Monday, June 2, 2014

Duck Braciole with Favas and Pecorino

Here's another example of that Batali simplicity that is found throughout the entire cookbook. You take a wonderfully rich duck, stuff it with a minimal amount of ingredients, and serve it simply with some fresh produce and olive oil. Nothing overly complicated here at all. And yet it all manages to come together in perfect harmony. 

I was able to pick up an entire duck, which will be useful because I will be using the remaining pieces of the duck throughout the blog for other recipes. 



If you have a little know how, you can butcher the entire duck yourself as I did. Any good butcher, however, would be more than willing to do this for you. The legs, breasts, and wings all get separated from the carcass, making sure to reserve the liver, breasts, and carcass for later uses. 



Next is to debone the leg.  With a sharp boning knife, you just follow along the bone and remove the meat in one piece. It's rather hard to describe just by through a blog, so if this is something that you are thinking of doing yourself, I would recommend watching a YouTube video on how to do it. 

After that, I combined orange zest, breadcrumbs, garlic, parsley, and olive oil in a mixing bowl. This will be used to stuff the duck leg. 


Then with the skin side down, the stuffing gets placed in the duck leg and rolled over. To hold it's shape, the stuffed duck leg gets tied with butchers twine. 


I then roasted it in the oven for approximately a half an hour, getting a nice crispy skin on the outside. 
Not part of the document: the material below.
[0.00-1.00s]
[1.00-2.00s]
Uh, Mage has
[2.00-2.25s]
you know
Once it cools down to room temperature it is time to plate. The leg gets sliced and placed on the plate, with some fava beans, Pecorino Tuscano, and some extra-virgin olive oil. 
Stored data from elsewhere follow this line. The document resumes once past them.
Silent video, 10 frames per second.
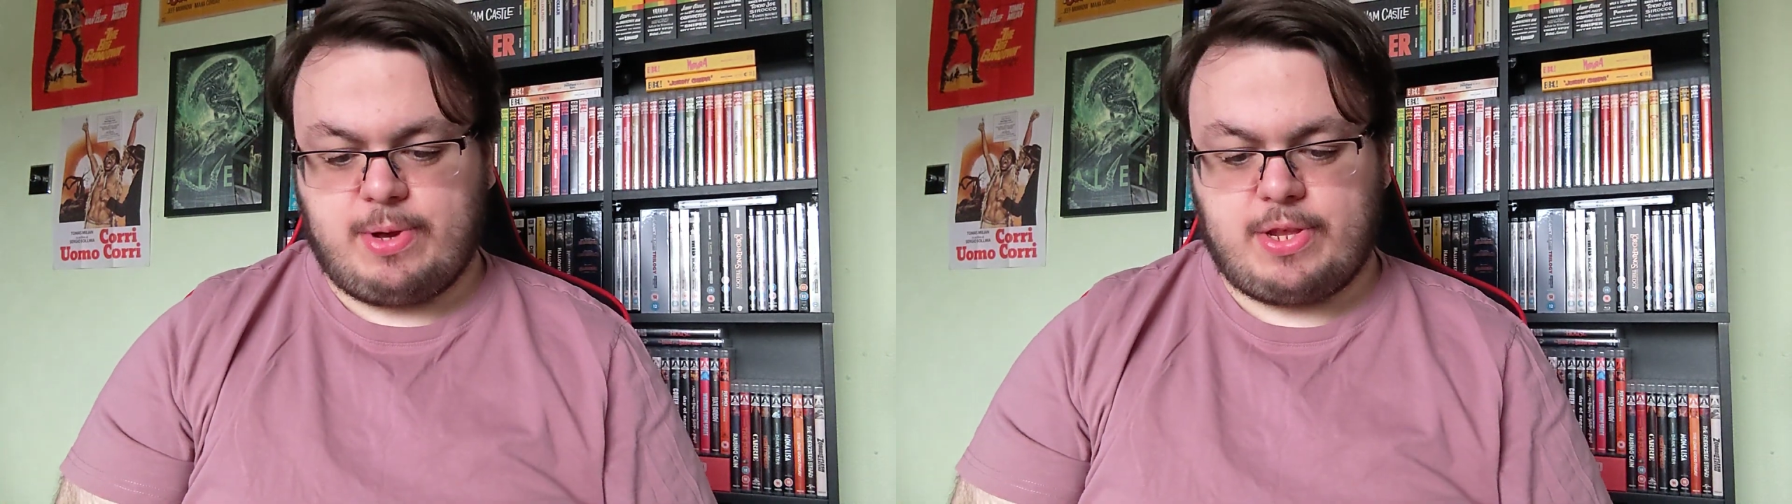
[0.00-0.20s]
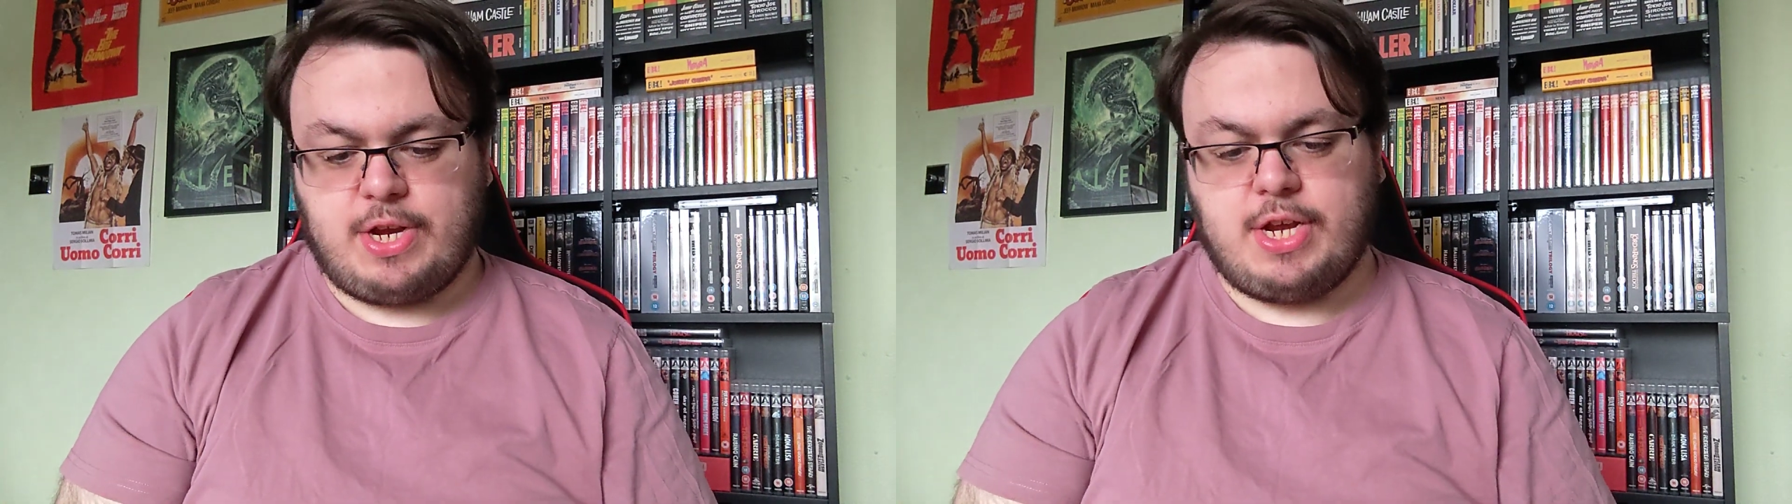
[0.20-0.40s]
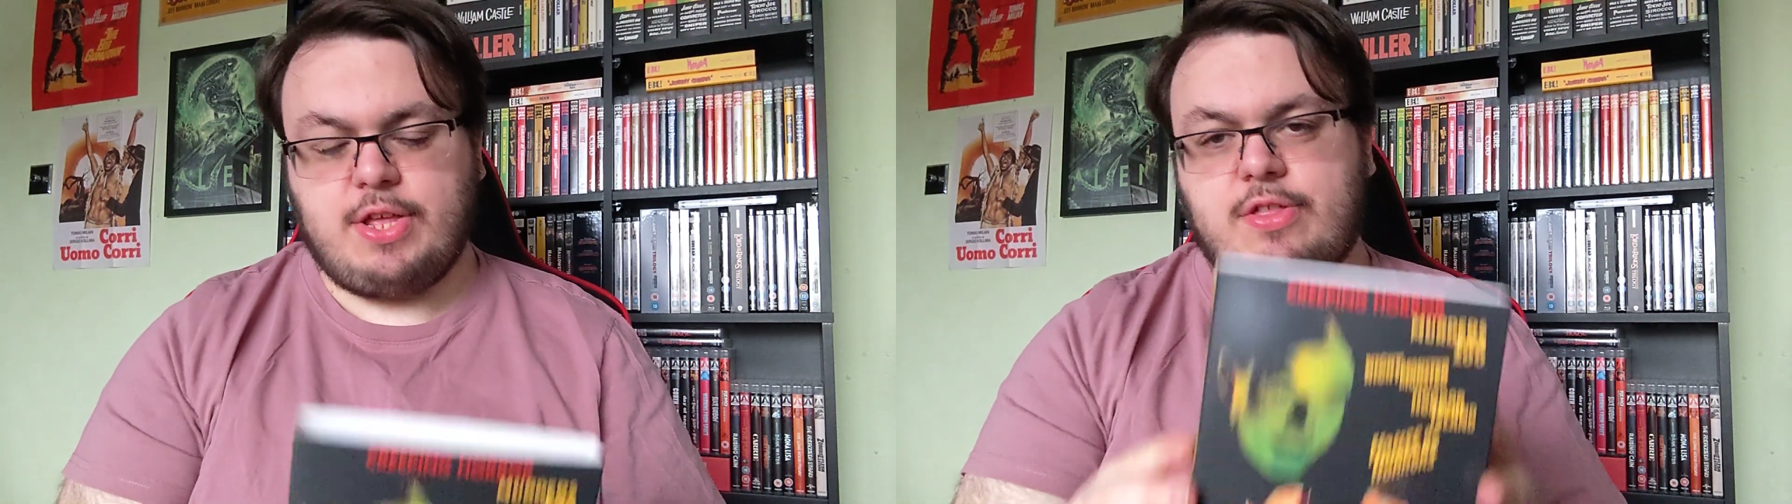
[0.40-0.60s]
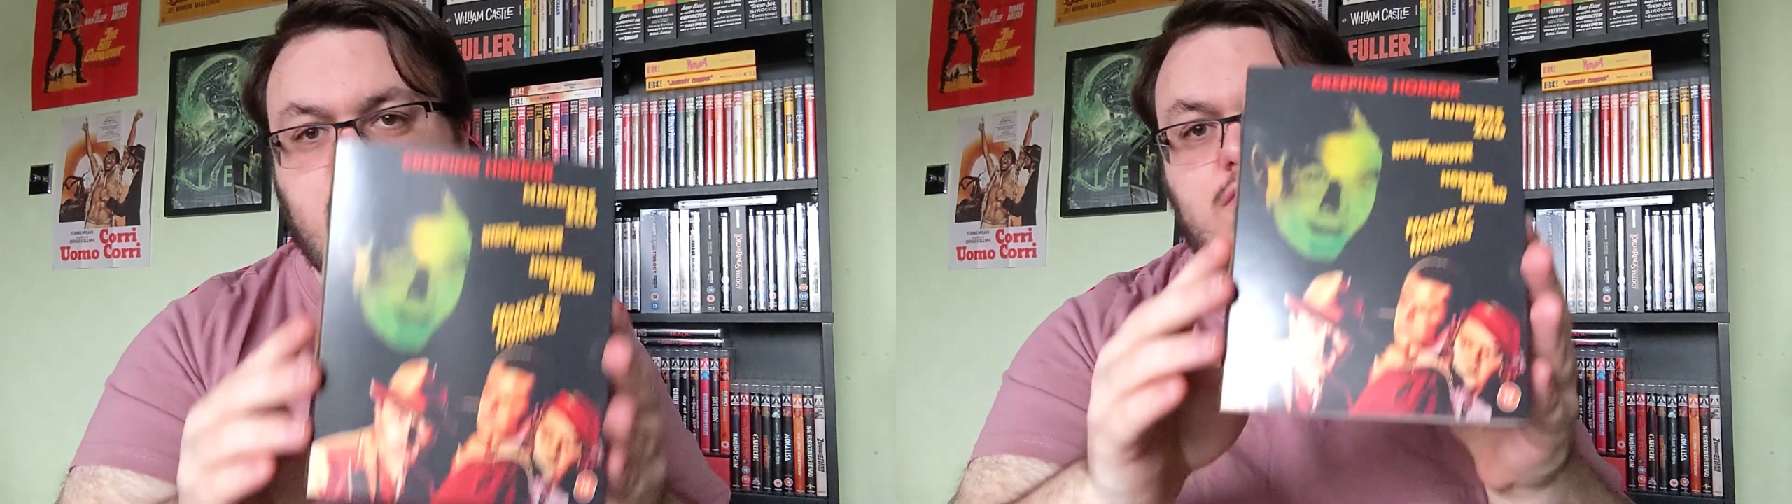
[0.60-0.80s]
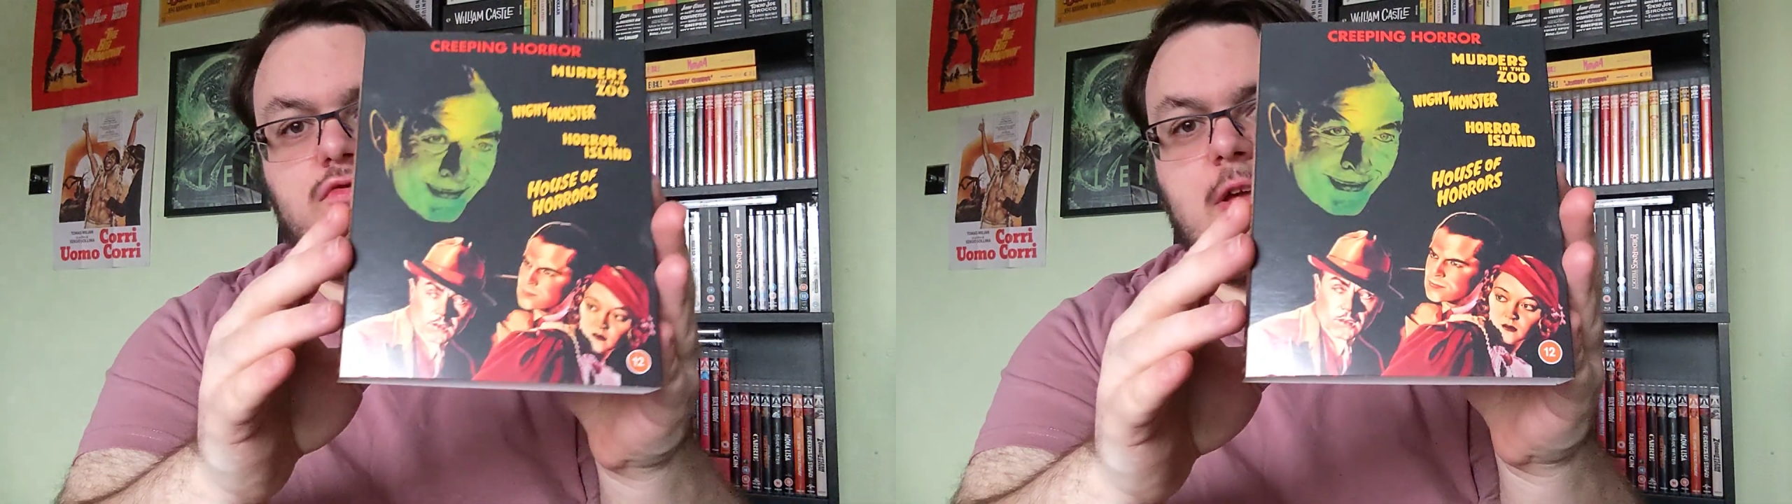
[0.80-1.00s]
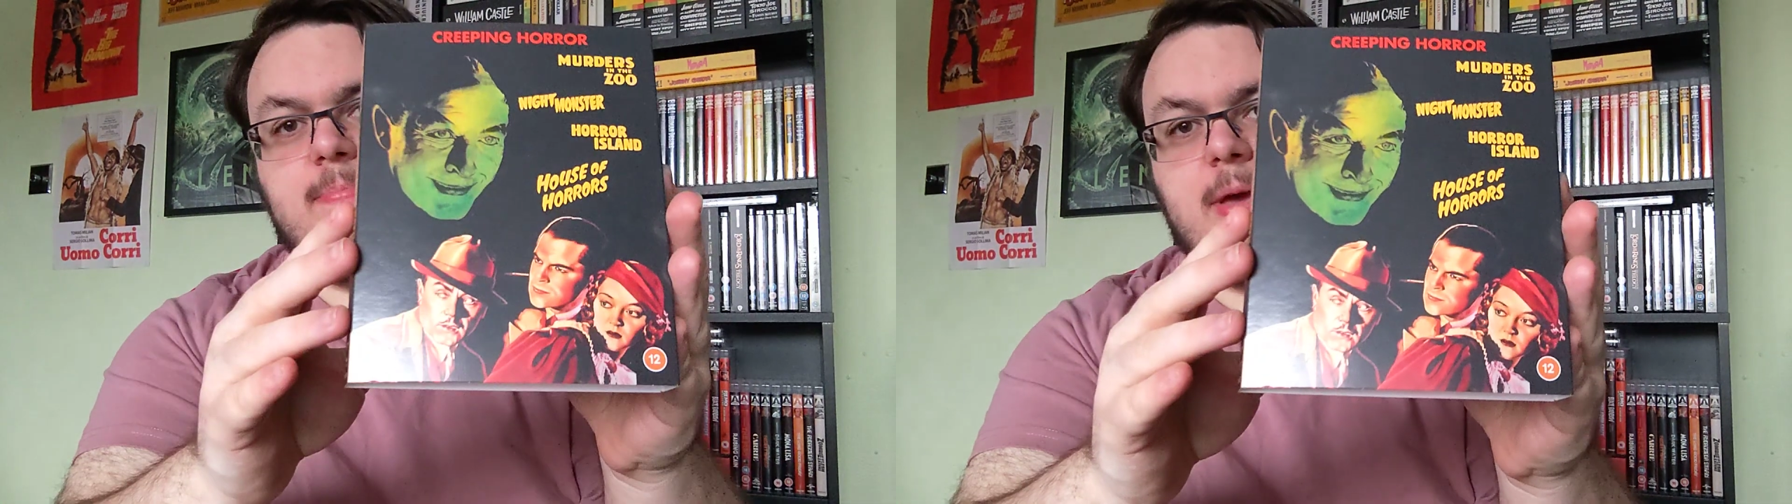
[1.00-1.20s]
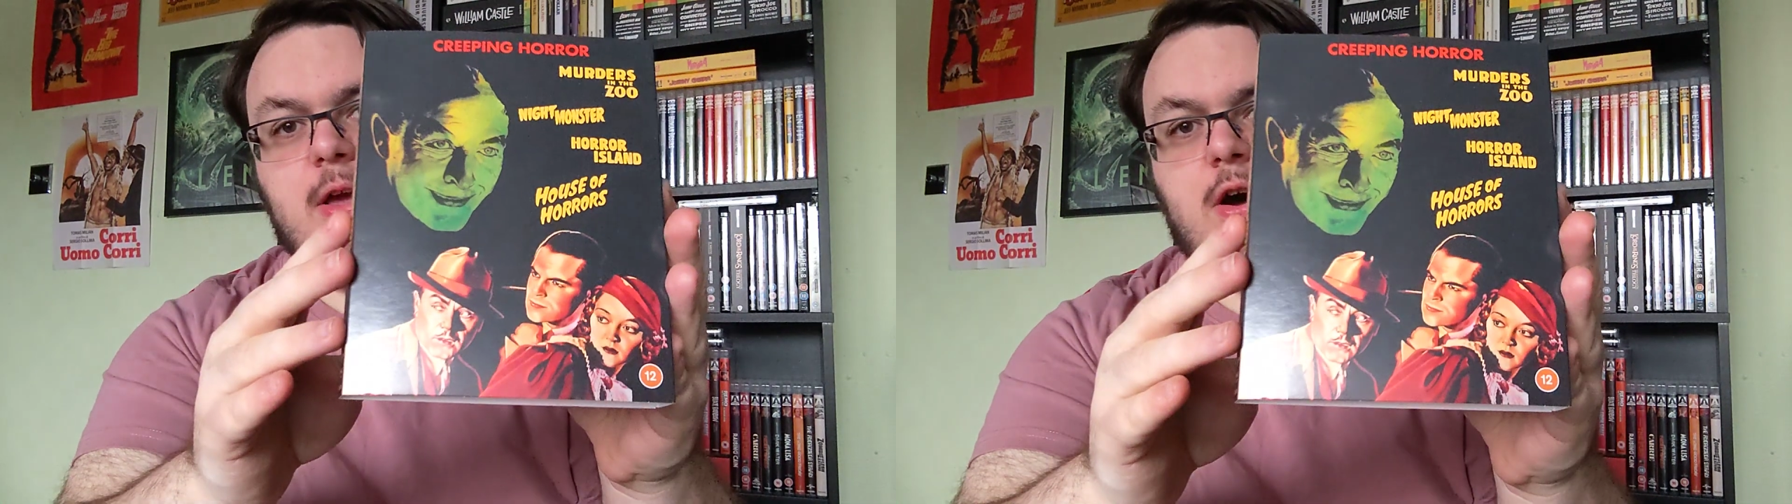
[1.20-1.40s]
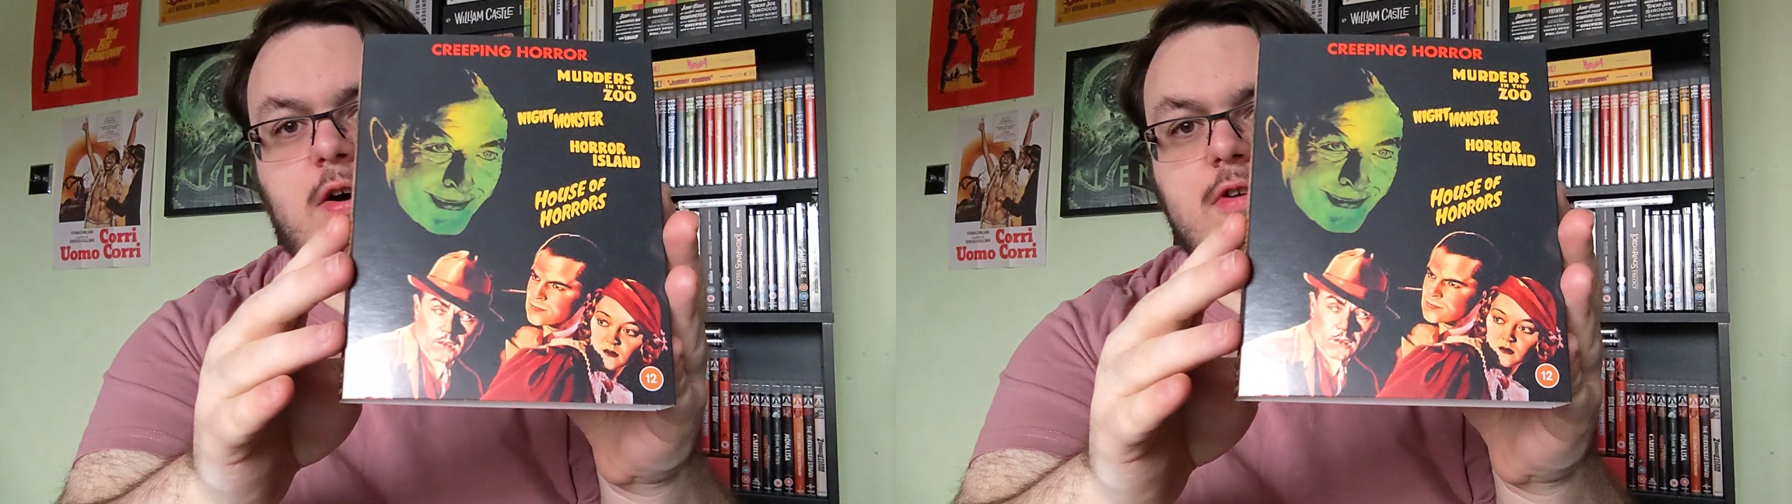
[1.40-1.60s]
which is
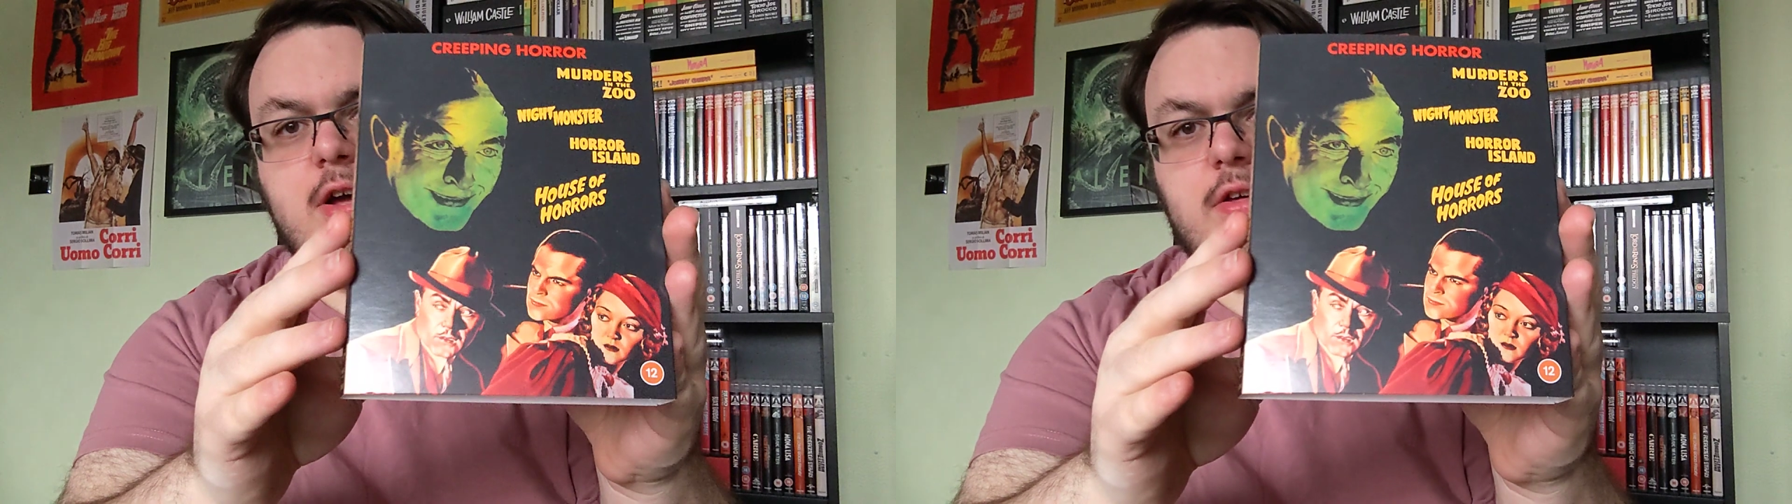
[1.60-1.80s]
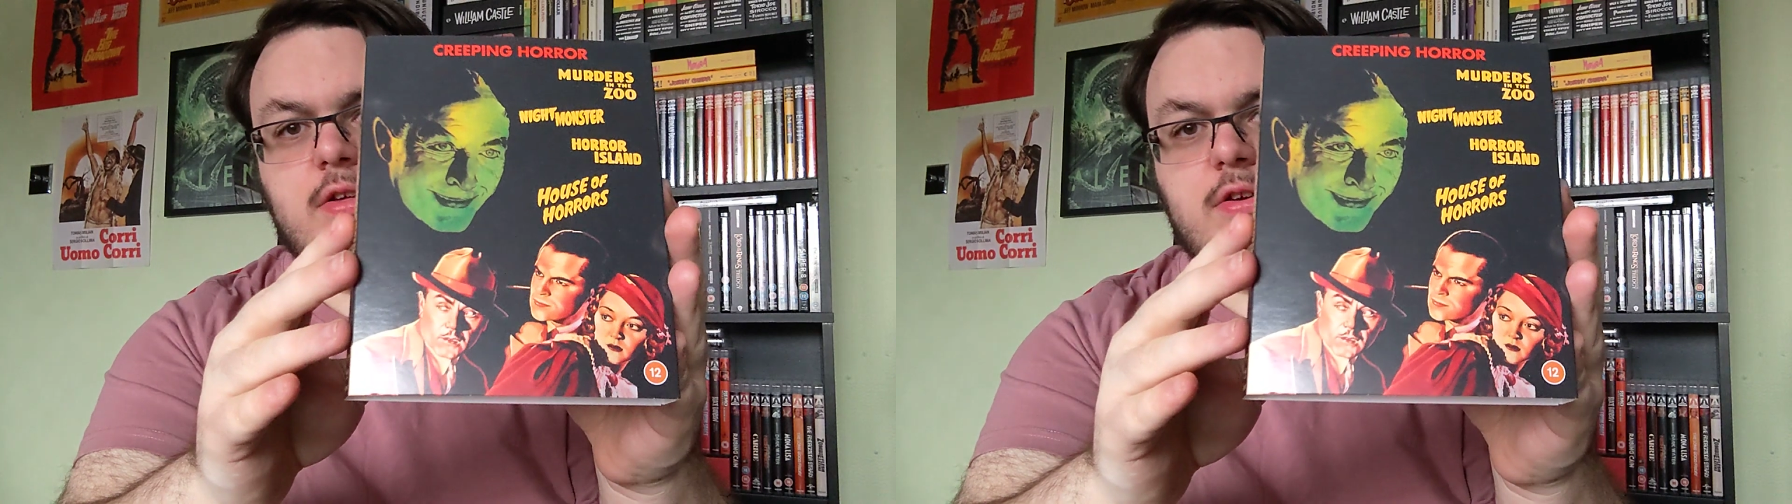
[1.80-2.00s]
Creeping Horror.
This was another very tasty meal. It was a perfectly light springtime dish. It was hard to believe that it would be from the utter simplicity of it all. The orange in the breadcrumbs really popped through, which of course pairs perfectly with duck. Perhaps I've been over complicating things over the years. Perhaps great food really can be this simple. 

Even with quite a few more recipes left in this cookbook, I am already starting to see a series of reoccurring themes. This cookbook flows so much smoother than any other cookbook that I have owned. It is clearly not a collection of just some random recipes thrown together for the purpose of selling a book. Common ingredients are used in various courses throughout chapters. The ingredient overlapping it's useful for home cooks in the sense that they don't have to continually go out and buy a bunch of ingredients that will be used solely for one recipe. One could just look around in the various chapters of the book, see that ingredient that they bought a couple of weeks ago, and find a creative use for it. Genius!